When ships were made of wood, men were made of steel.
So begins each episode of Mutiny, the latest in a series of television projects that, taken together, comprise a new “action man” subgenre of popular reality programming.
Like The Island with Bear Grylls before it, Mutiny wants to test if “modern man can endure hardships” like those their predecessors faced. Contemporary television is replete with gruesome tests of survival, fitness, and the ability to face peril with historical (and very manly) stoicism. These series chart our obsession with what modern man, in particular, has lost.
Of course, this is hardly a unique concern.
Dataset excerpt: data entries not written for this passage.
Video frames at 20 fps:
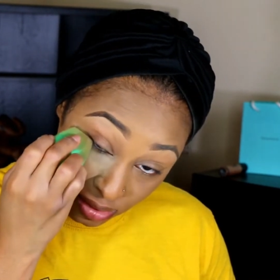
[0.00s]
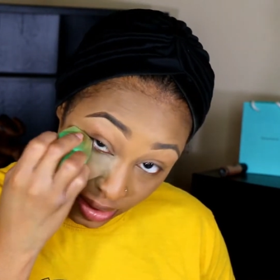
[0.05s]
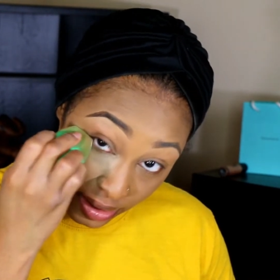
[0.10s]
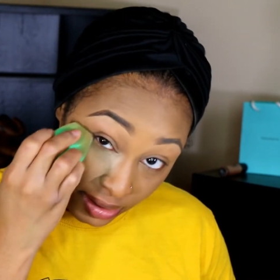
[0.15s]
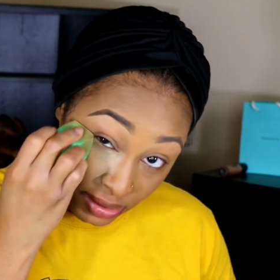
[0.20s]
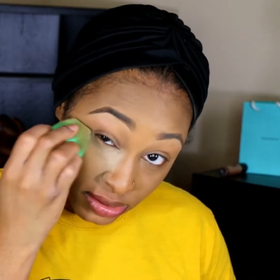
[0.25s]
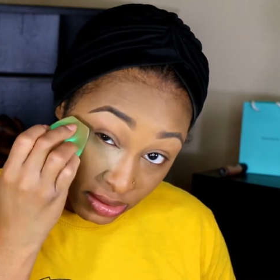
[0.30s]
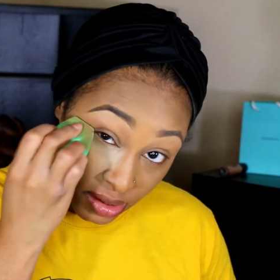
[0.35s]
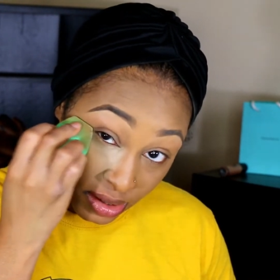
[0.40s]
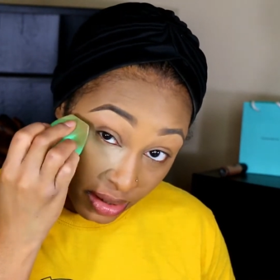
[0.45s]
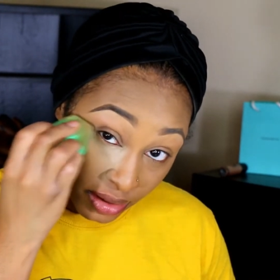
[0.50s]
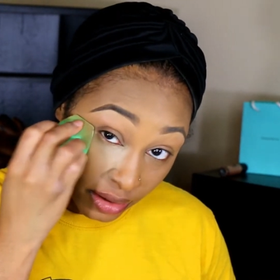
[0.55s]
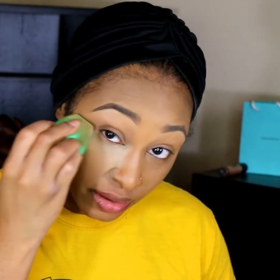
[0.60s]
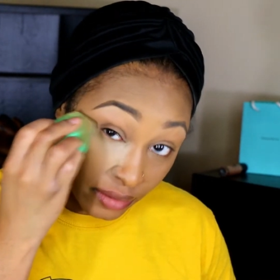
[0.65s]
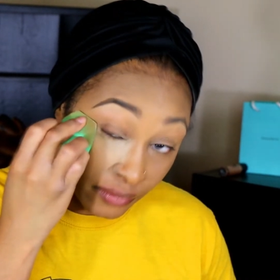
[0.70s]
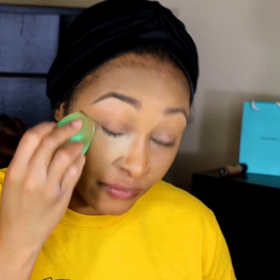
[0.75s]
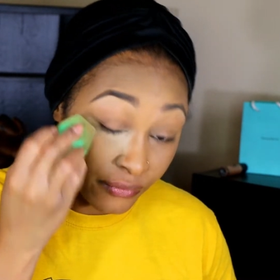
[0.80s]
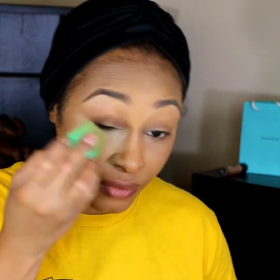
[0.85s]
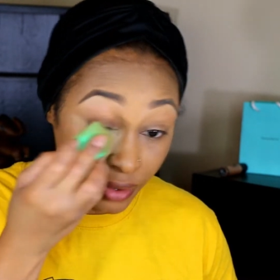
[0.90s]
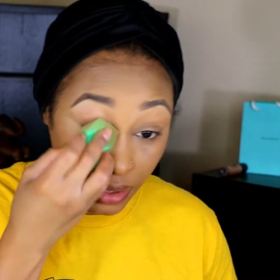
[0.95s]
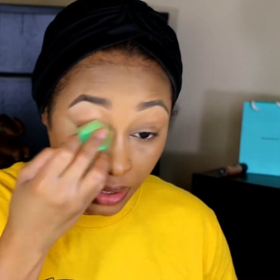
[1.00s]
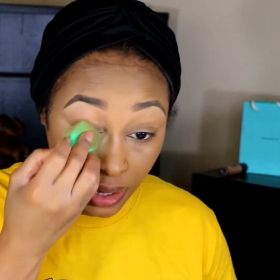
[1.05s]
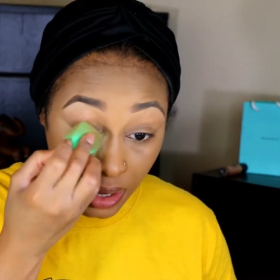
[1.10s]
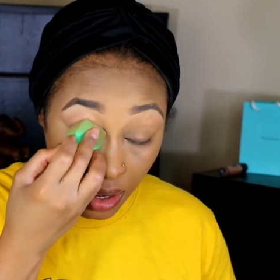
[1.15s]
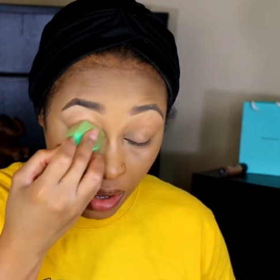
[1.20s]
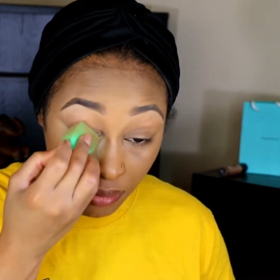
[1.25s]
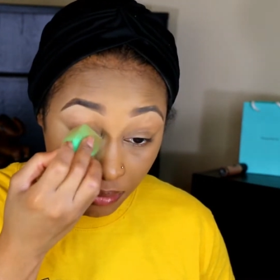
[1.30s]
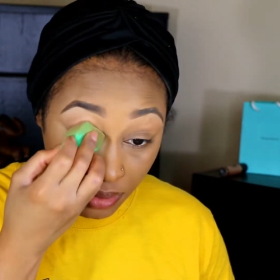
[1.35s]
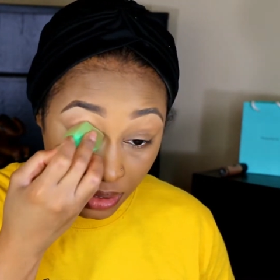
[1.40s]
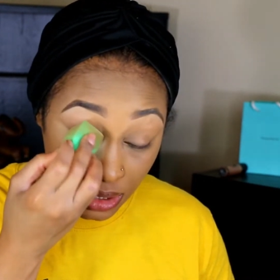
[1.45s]
on my forehead, and then I'm
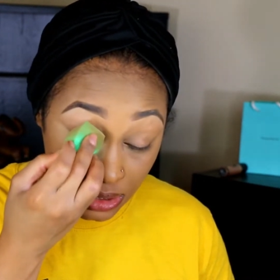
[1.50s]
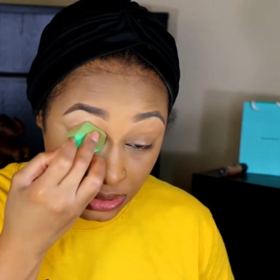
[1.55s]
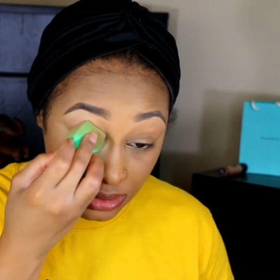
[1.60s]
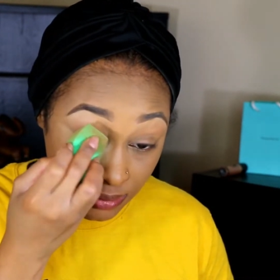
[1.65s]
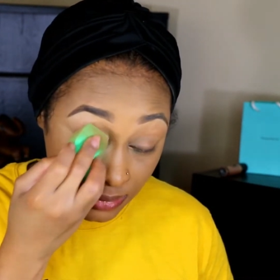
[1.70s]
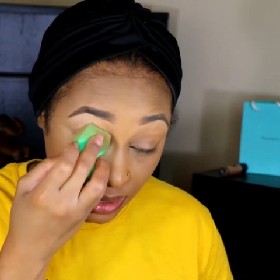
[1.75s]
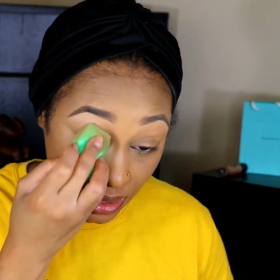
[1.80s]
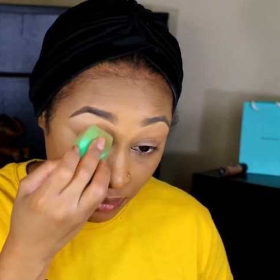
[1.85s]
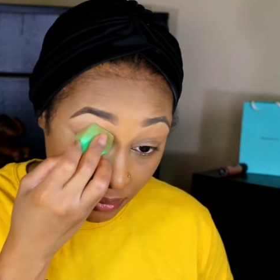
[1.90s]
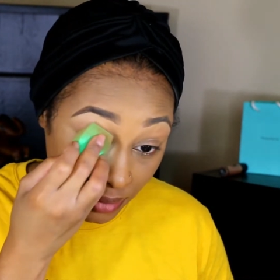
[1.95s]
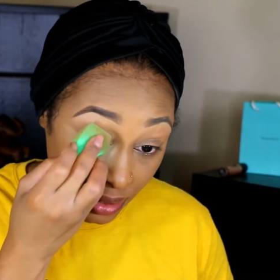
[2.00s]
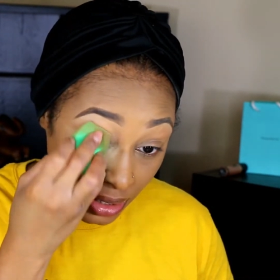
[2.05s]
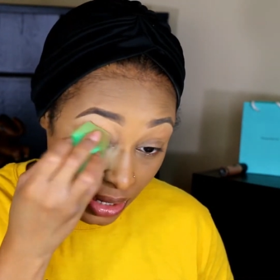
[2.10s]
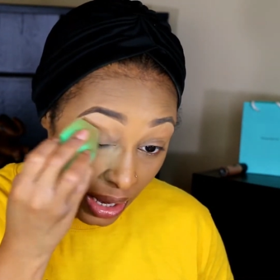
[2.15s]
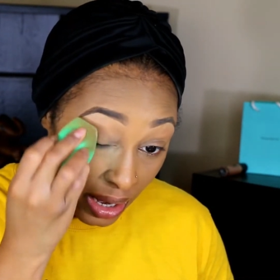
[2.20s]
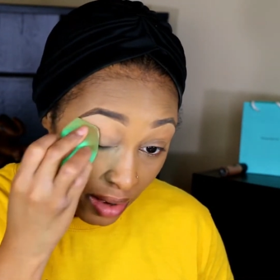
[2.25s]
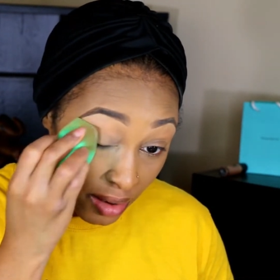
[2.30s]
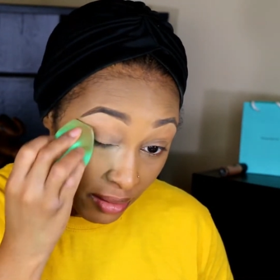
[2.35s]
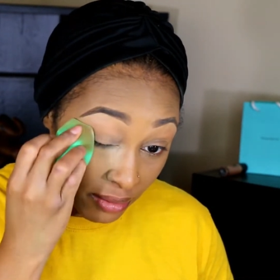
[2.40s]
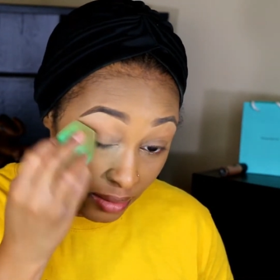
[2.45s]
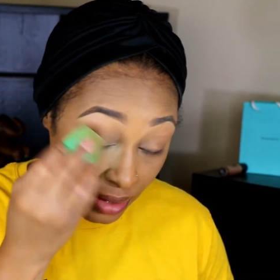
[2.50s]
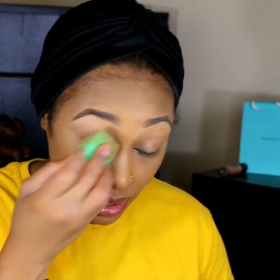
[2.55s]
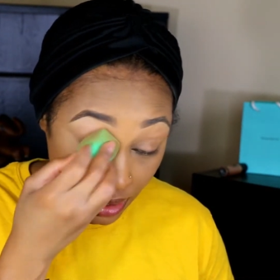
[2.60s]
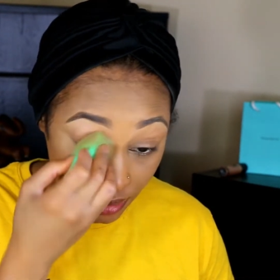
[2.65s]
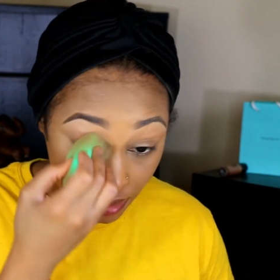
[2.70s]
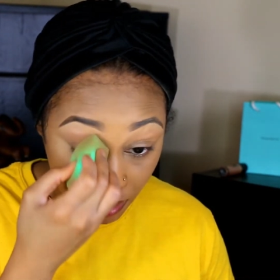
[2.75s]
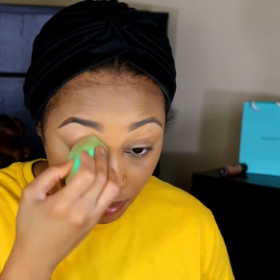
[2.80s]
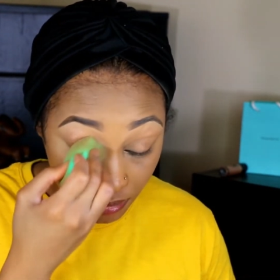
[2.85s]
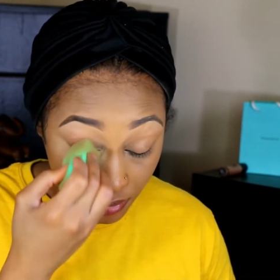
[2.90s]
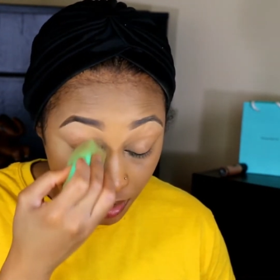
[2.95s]
also going to use it around my mouth.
The late-Victorian and early Edwardian era saw the development of “muscular Christianity”, an imperial ideology that suggested young men could be strengthened both morally and physically by robust engagement with team sports and a public school ethos. Following the crisis in recruitment for the Boer War, and widespread concern about degeneracy and physical health, muscular Christianity offered an antidote to the nation’s decline. Just as the Edwardians were concerned about the shift from the farm to the office, contemporary media is once more fixated on the perceived decline of muscular masculinity.
Mutiny sees Ant Middleton (formerly of the Special Boat Service) leading a motley team of sailors – and non-sailors – in the recreation of the infamously perilous, 4,000 mile journey across the South Pacific, made by Captain William Bligh and his crew after the mutiny on the Bounty in 1789. The series offers a blend of historical documentary, textual adaptation (reading rain-soaked passages from Bligh’s journal while riding the crashing waves), and nail-biting action, fulfilling audience desire for nostalgic moral fortitude, team spirit, and pure physical grit.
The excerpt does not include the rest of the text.